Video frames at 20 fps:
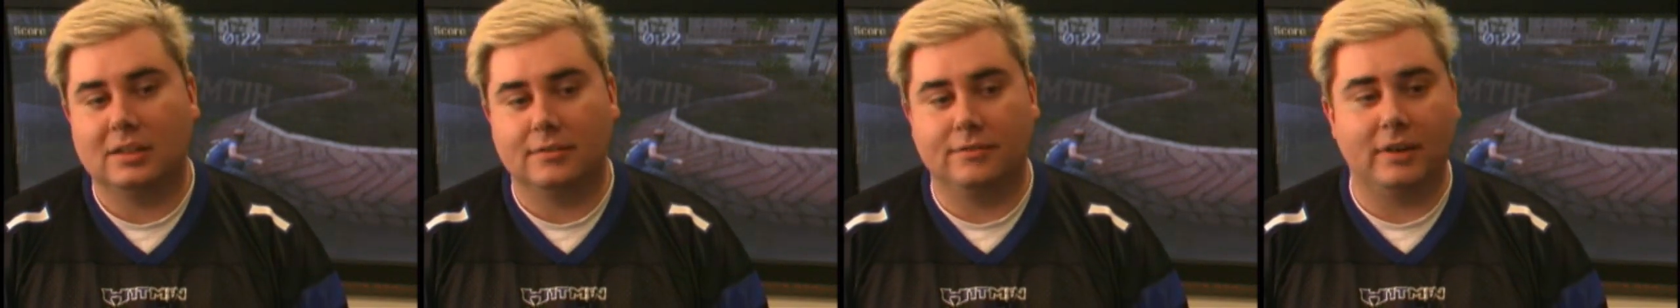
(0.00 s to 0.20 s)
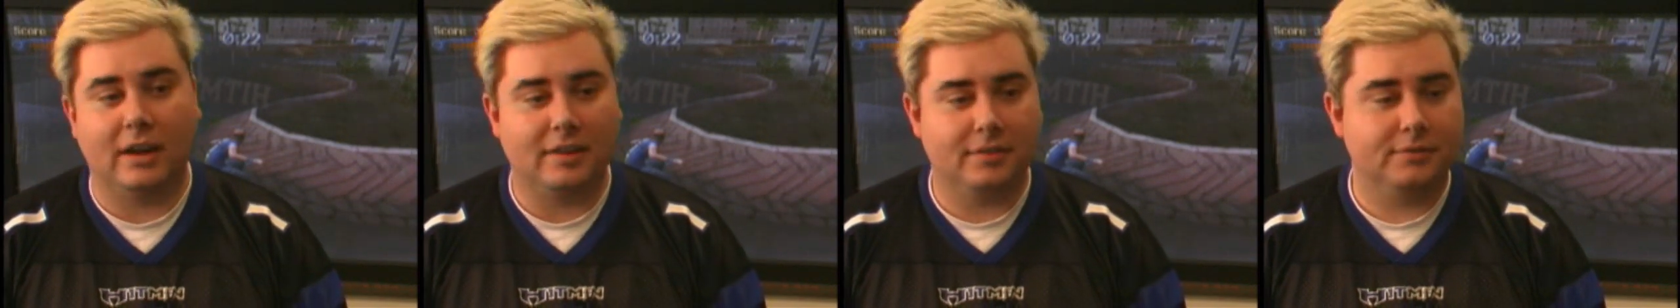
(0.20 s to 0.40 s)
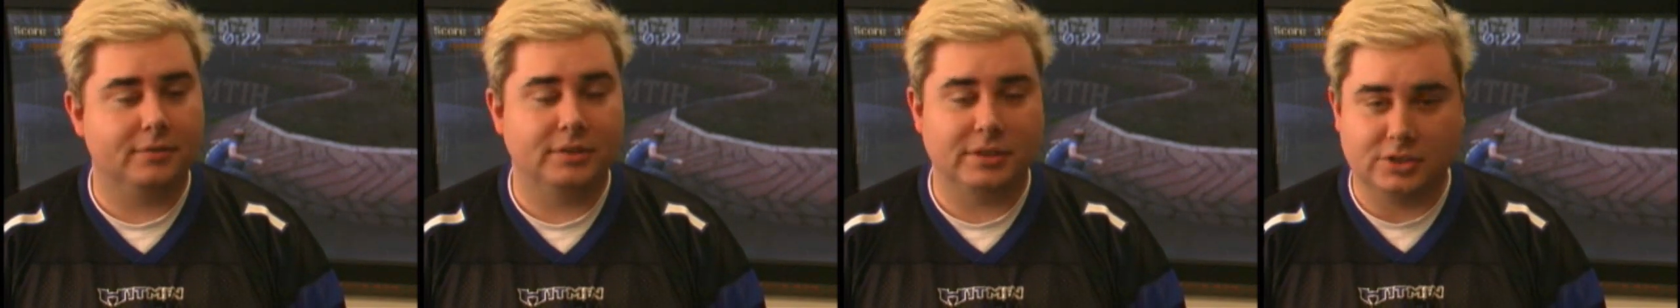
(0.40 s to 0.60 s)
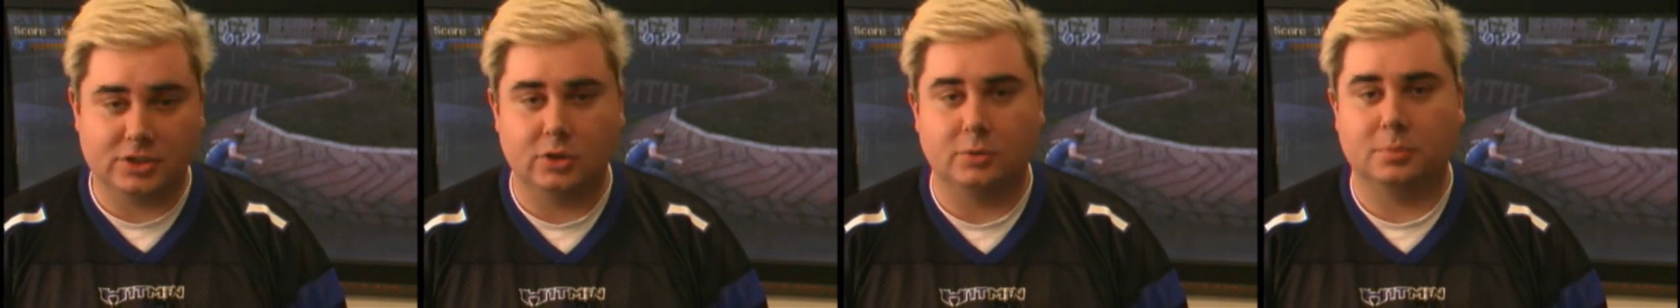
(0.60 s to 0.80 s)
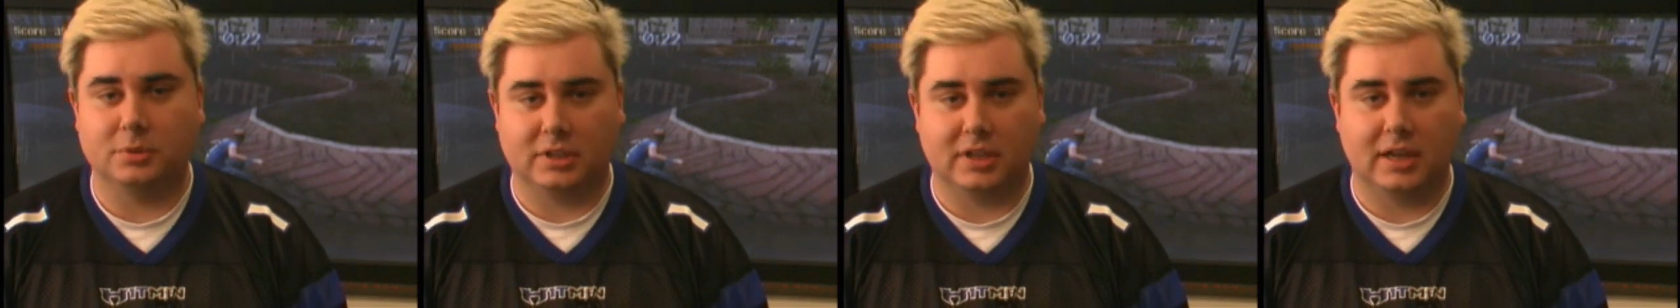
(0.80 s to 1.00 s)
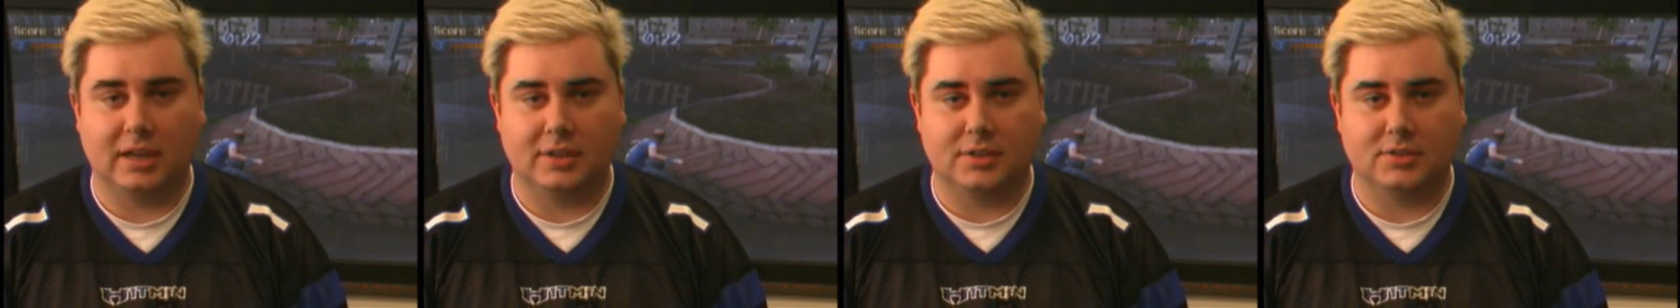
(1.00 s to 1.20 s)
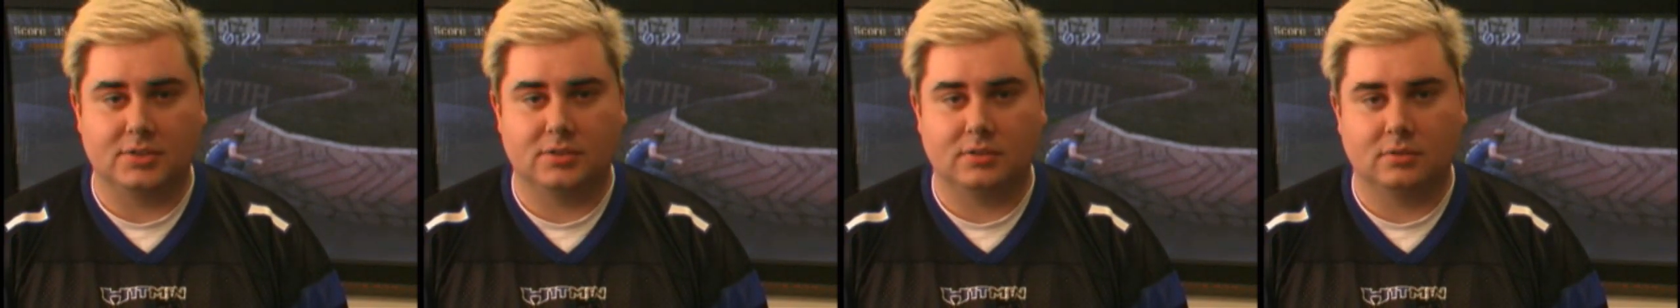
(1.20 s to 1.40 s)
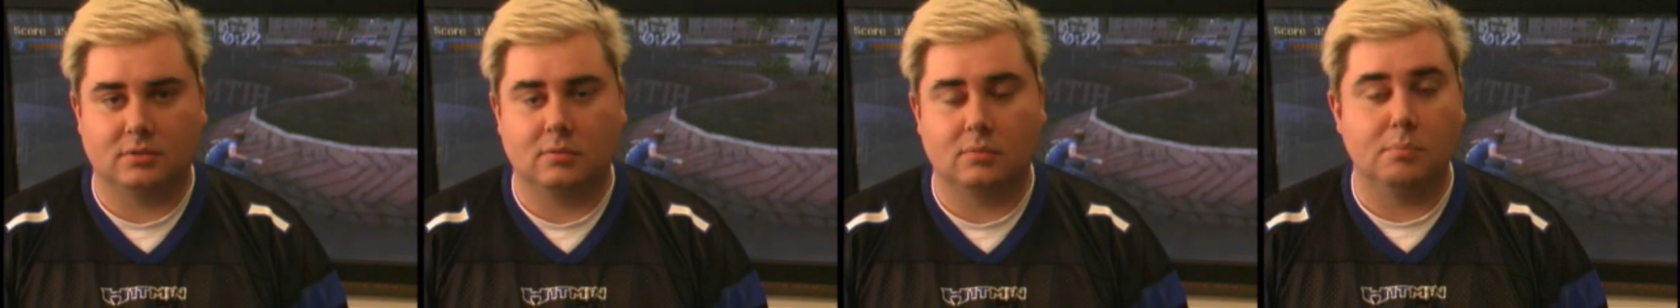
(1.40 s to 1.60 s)
faithfully
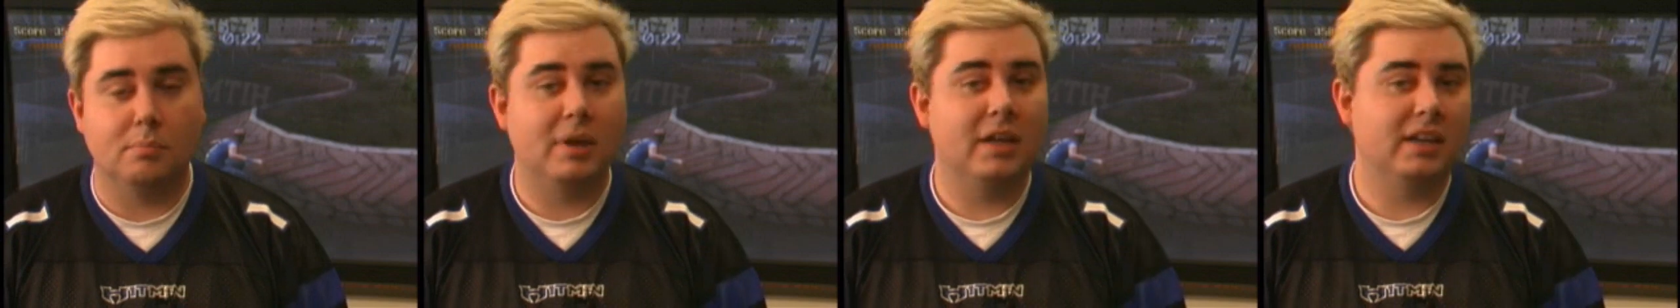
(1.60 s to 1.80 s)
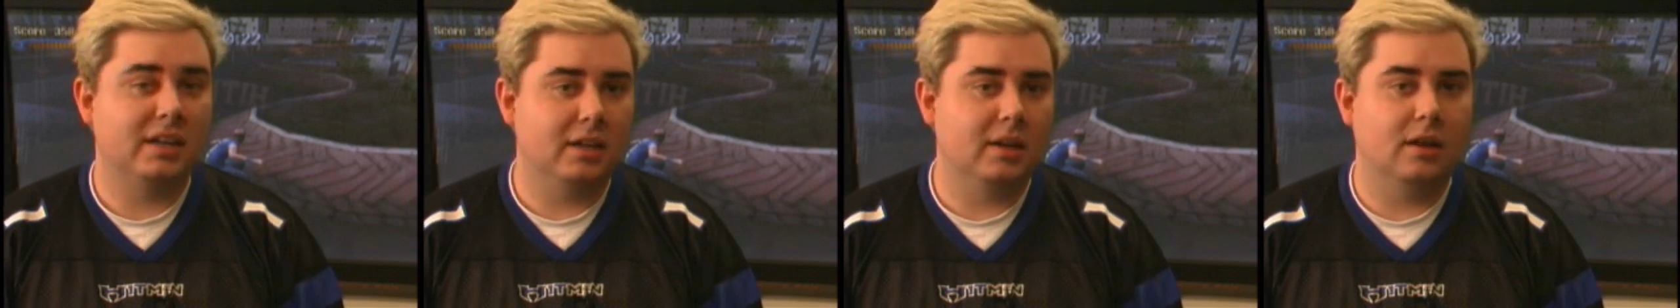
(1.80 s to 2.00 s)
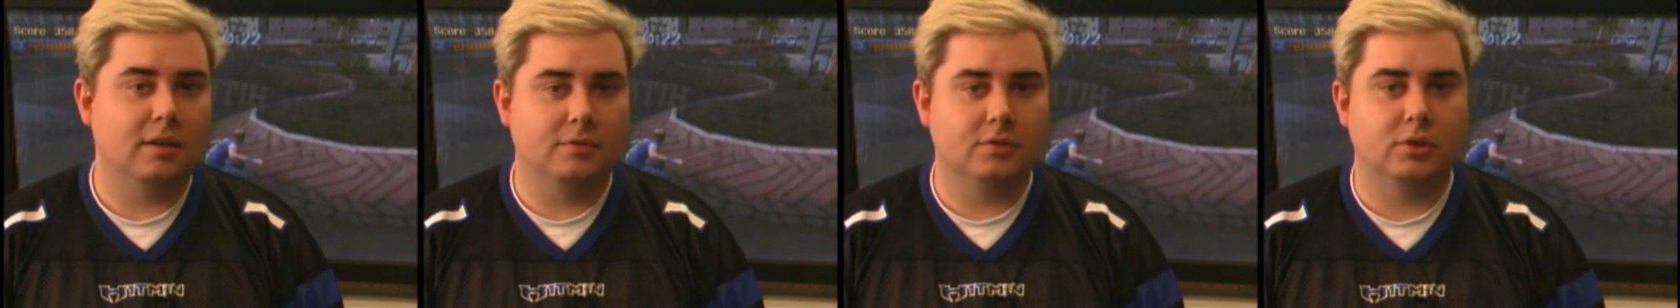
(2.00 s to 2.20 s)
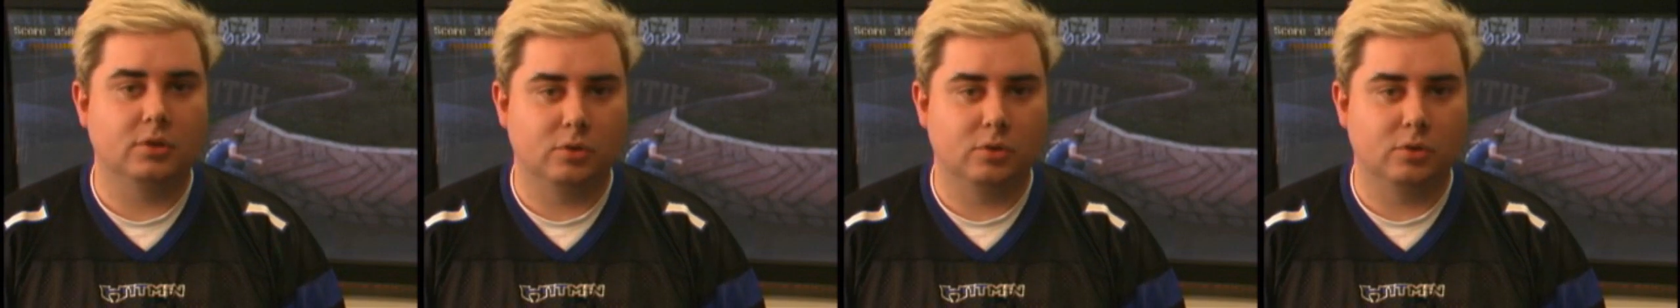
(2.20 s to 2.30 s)
duplicates many of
==================================================
From the listing above, restate verbatim the lines running from the one with "(0.00 s to 0.20 s)" through the one with "(2.00 s to 2.20 s)", inclusive, but not the pictures.

(0.00 s to 0.20 s)
(0.20 s to 0.40 s)
(0.40 s to 0.60 s)
(0.60 s to 0.80 s)
(0.80 s to 1.00 s)
(1.00 s to 1.20 s)
(1.20 s to 1.40 s)
(1.40 s to 1.60 s)
faithfully
(1.60 s to 1.80 s)
(1.80 s to 2.00 s)
(2.00 s to 2.20 s)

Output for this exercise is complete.